Segment Start: Material provided
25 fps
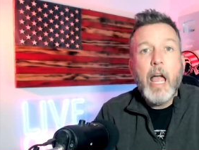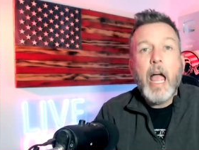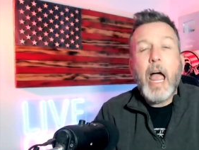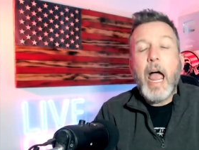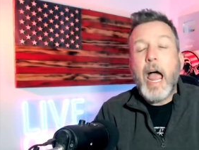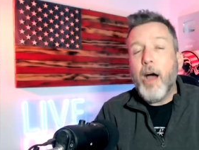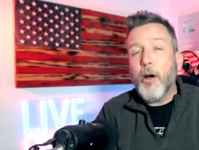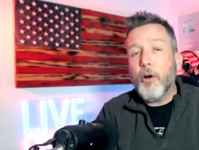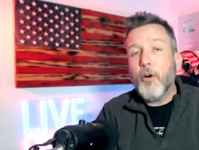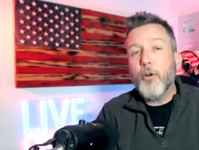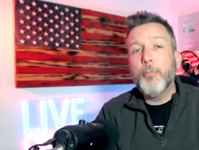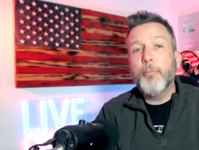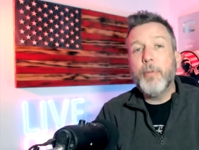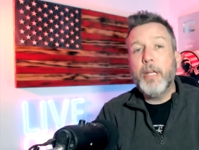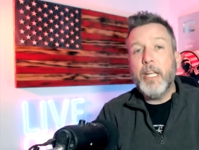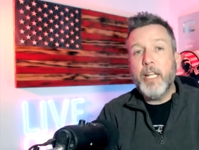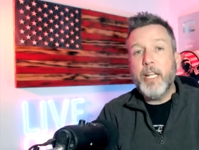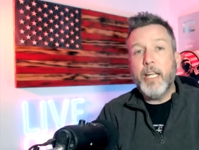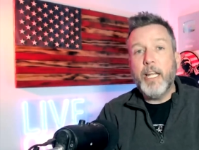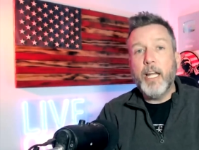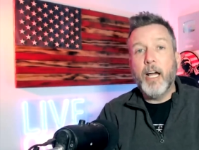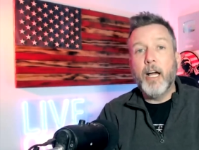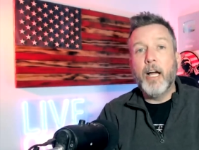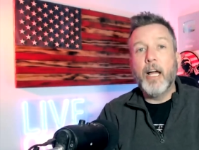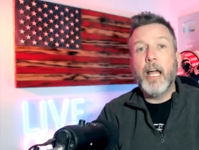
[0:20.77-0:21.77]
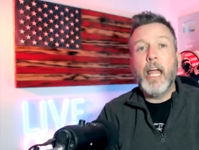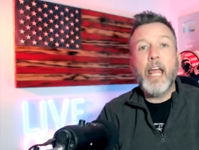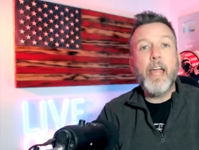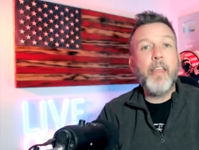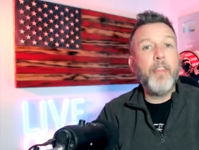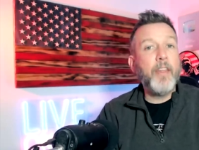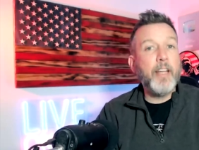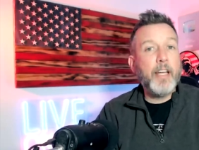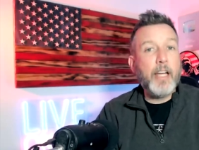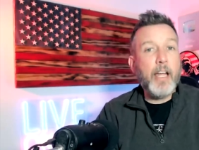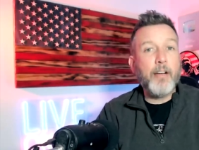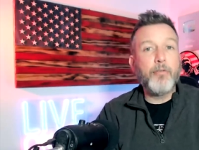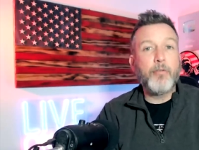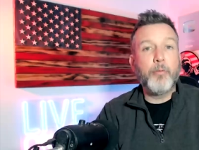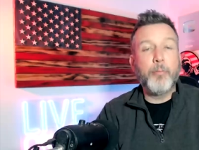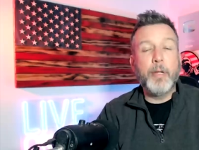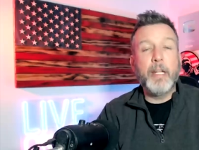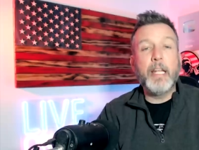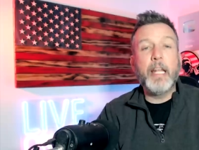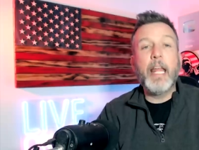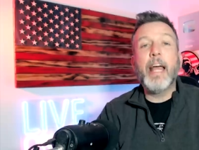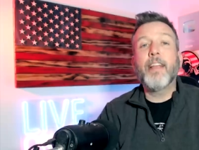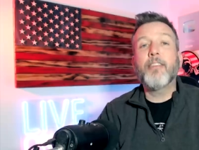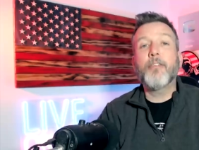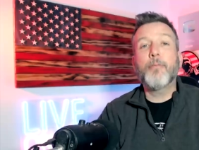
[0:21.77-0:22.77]
Our media and the
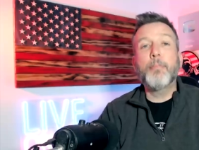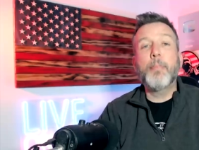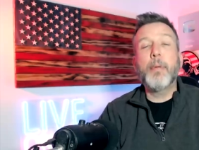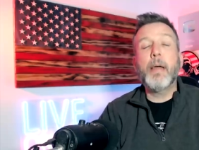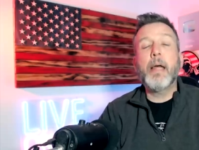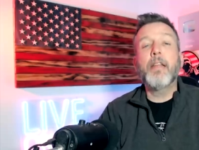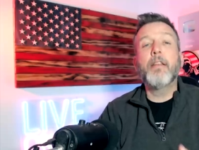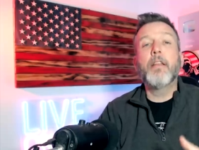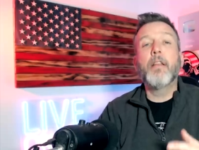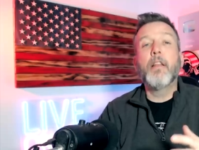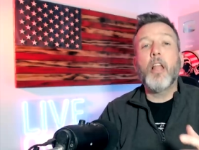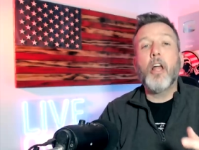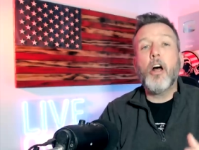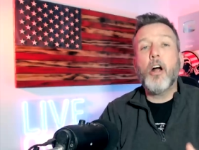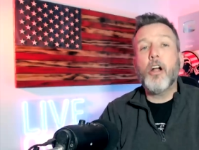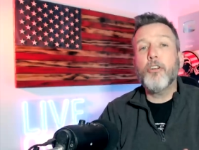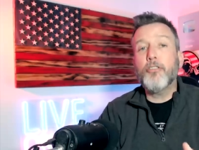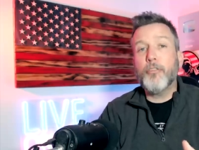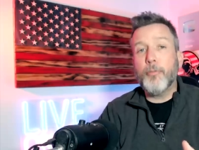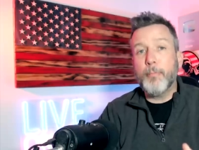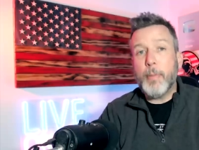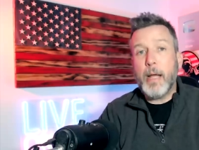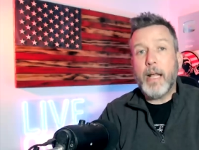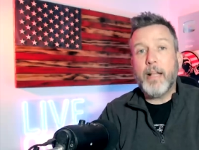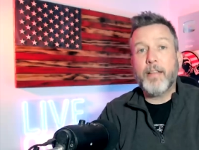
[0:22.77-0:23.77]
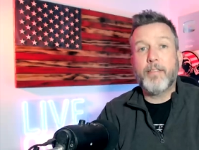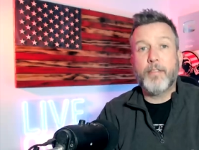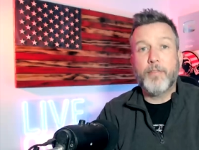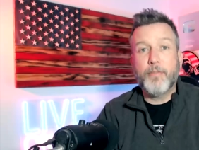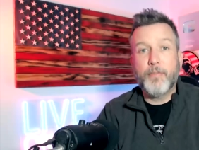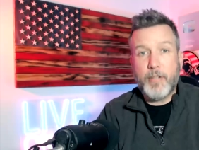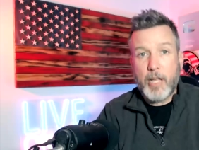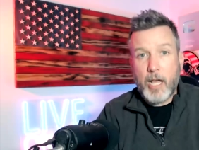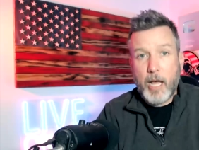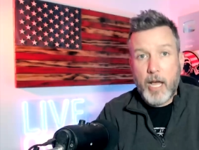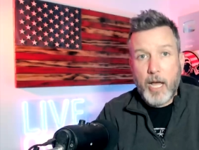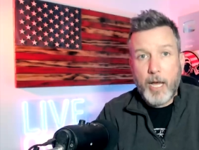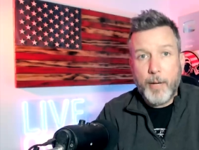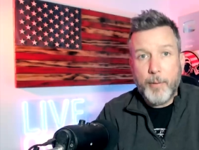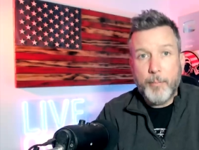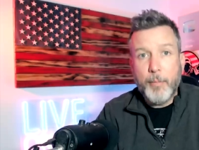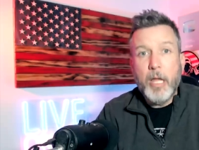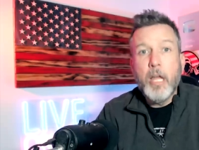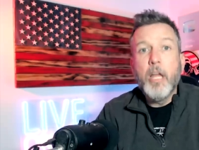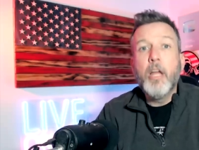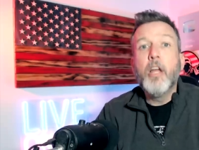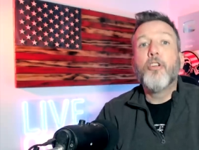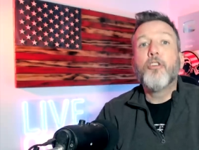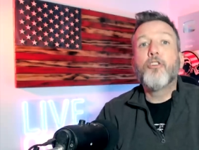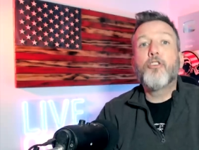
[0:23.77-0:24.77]
government has spent large amounts of time
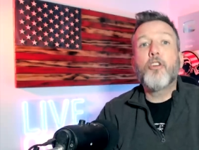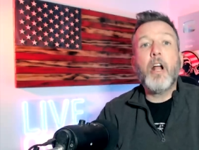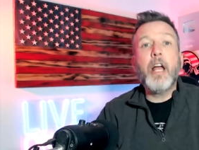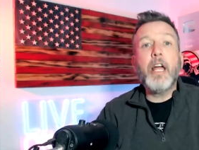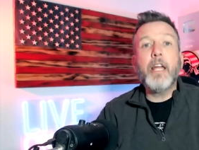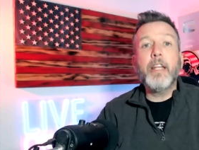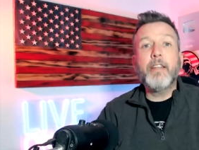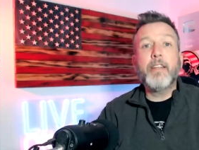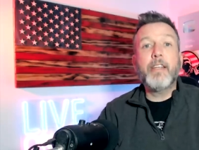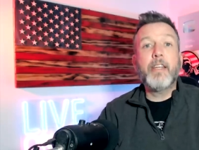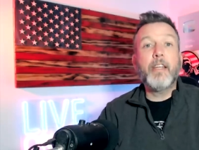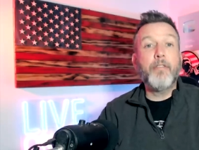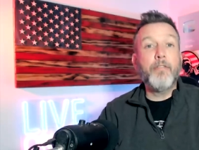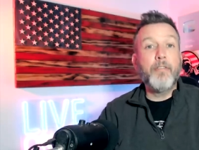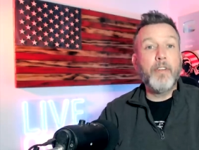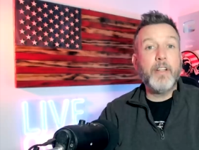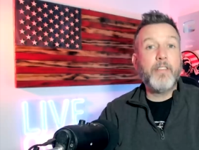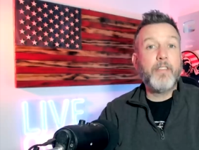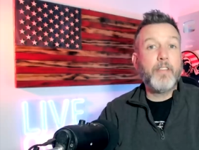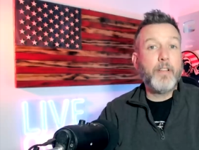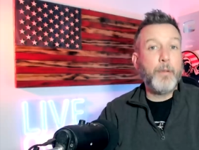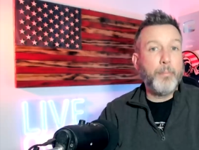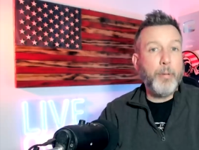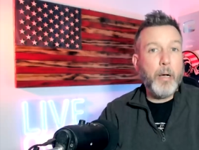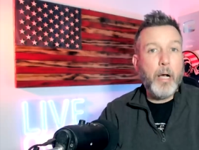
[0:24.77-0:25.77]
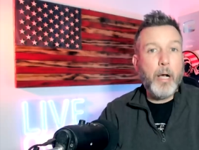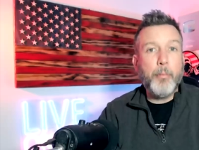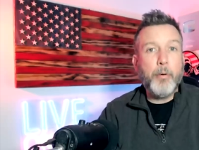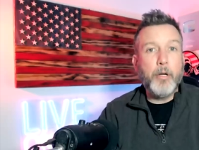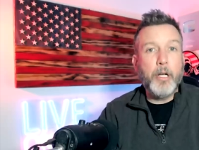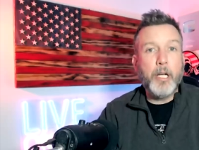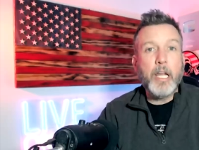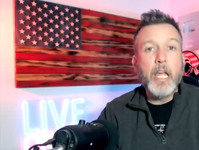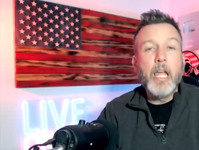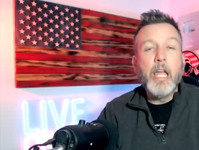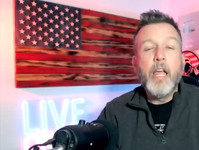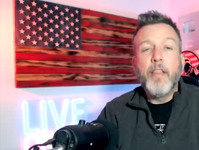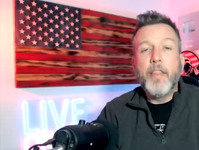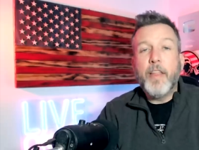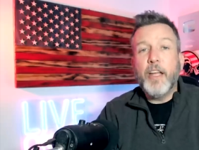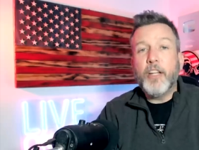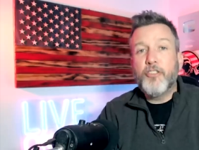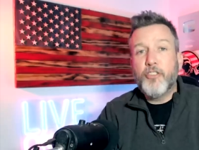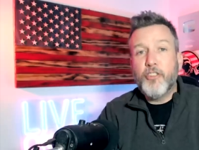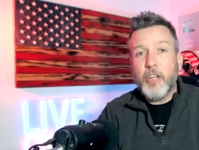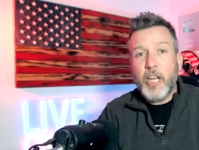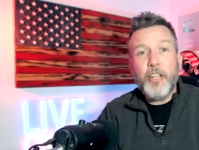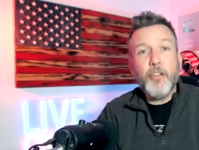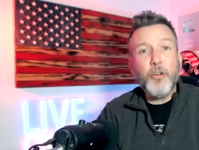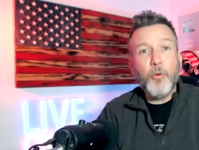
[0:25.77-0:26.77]
trying to convince the public that
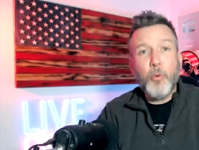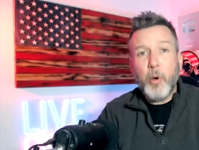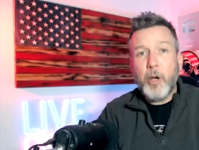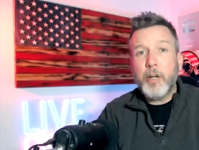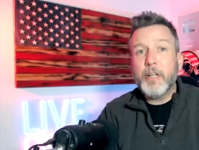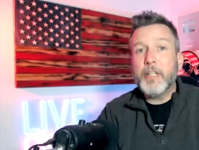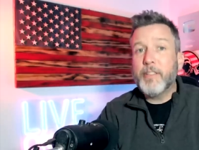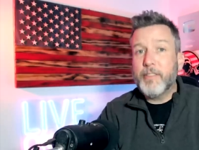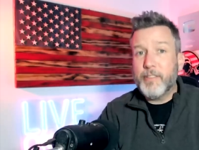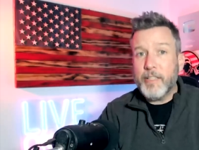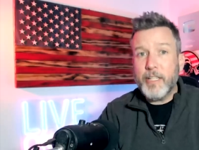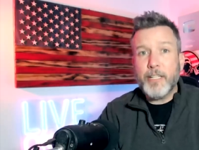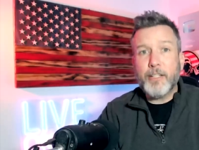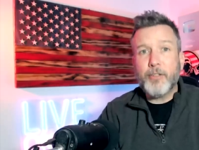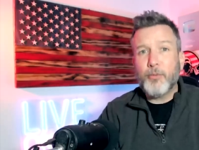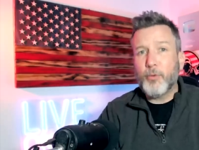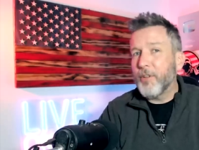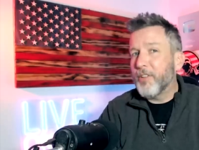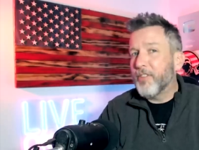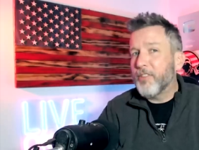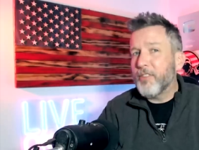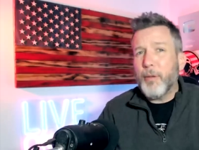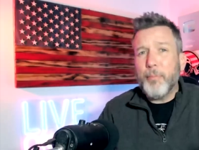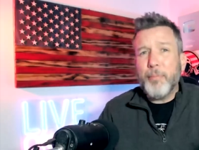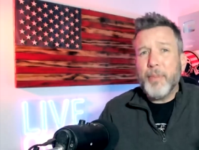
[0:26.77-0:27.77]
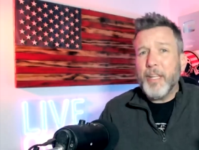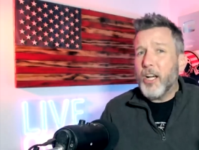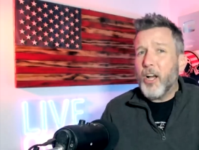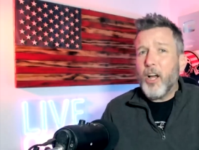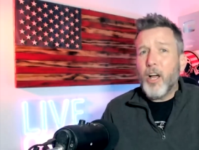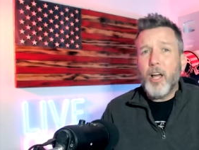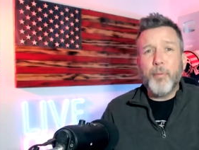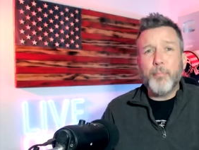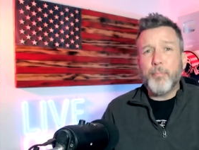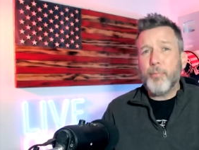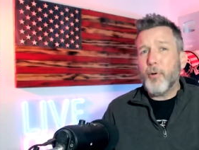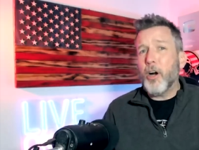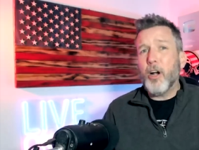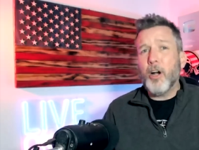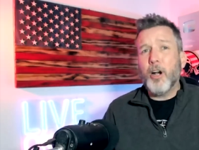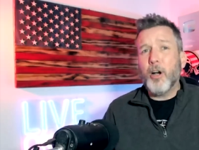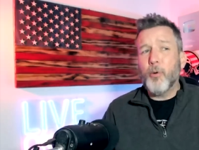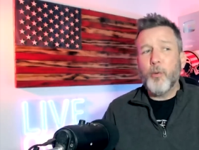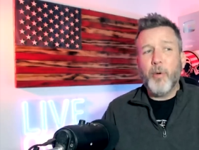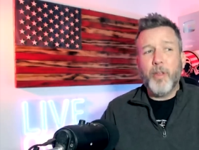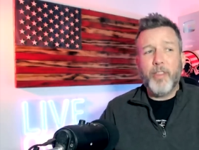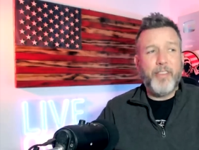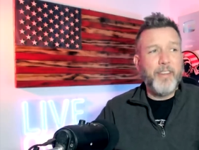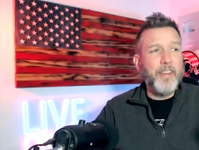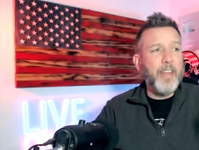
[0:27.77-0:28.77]
January 6th was something on par
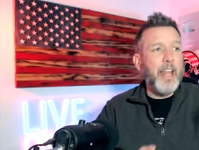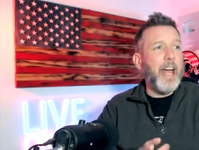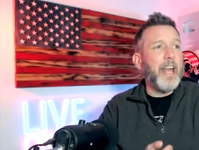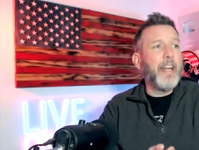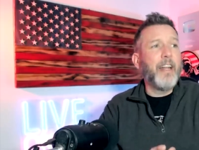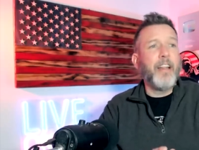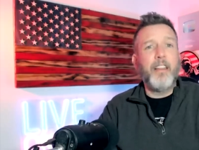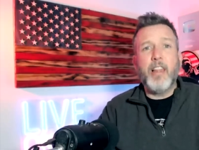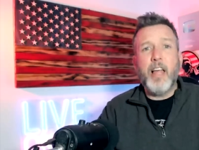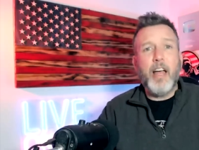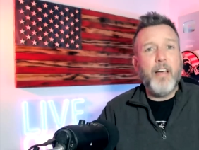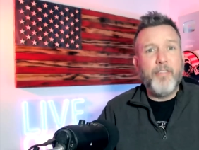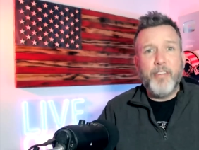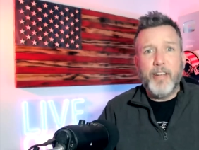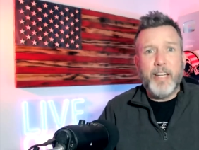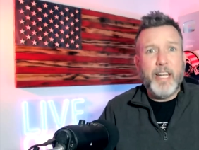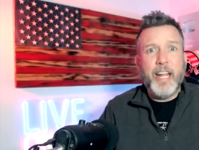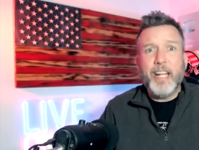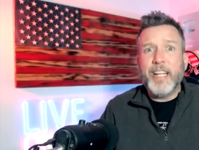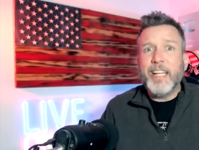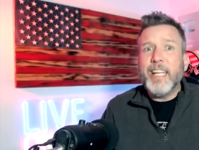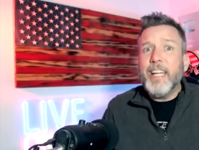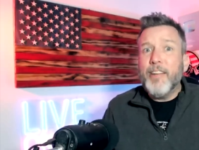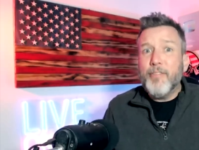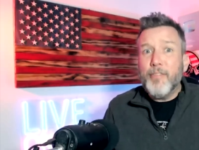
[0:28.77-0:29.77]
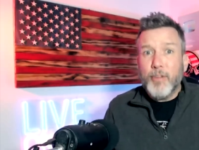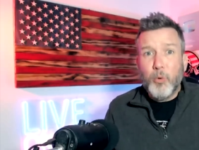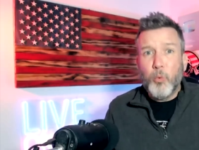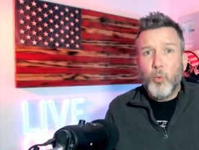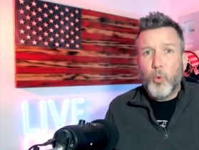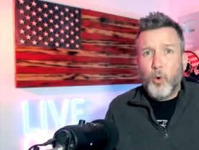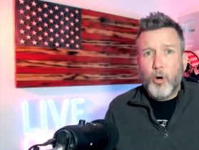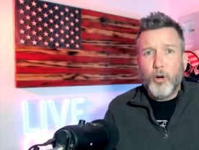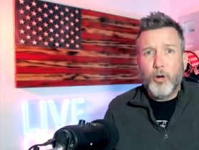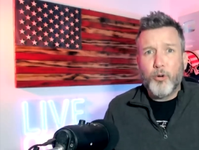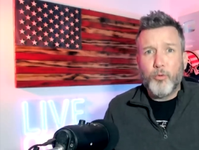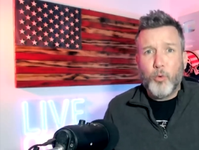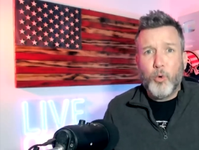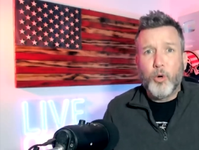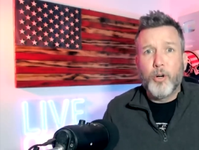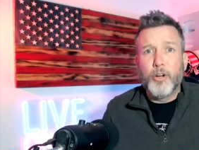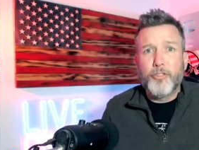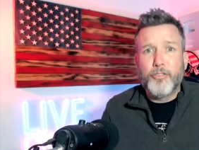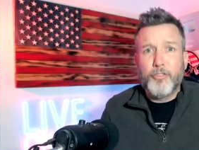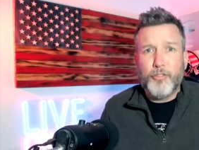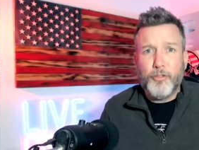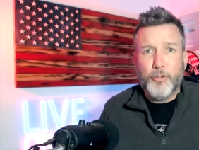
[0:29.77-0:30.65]
with 9 11 and even World War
Segment End: Material provided
*Exercise*. Starting at the line with "[0:24.77-0:25.77]", write out every line exactly through the final line of the records above, both included, and skip the pictures.

*Reply to the exercise*.
[0:24.77-0:25.77]
[0:25.77-0:26.77]
trying to convince the public that
[0:26.77-0:27.77]
[0:27.77-0:28.77]
January 6th was something on par
[0:28.77-0:29.77]
[0:29.77-0:30.65]
with 9 11 and even World War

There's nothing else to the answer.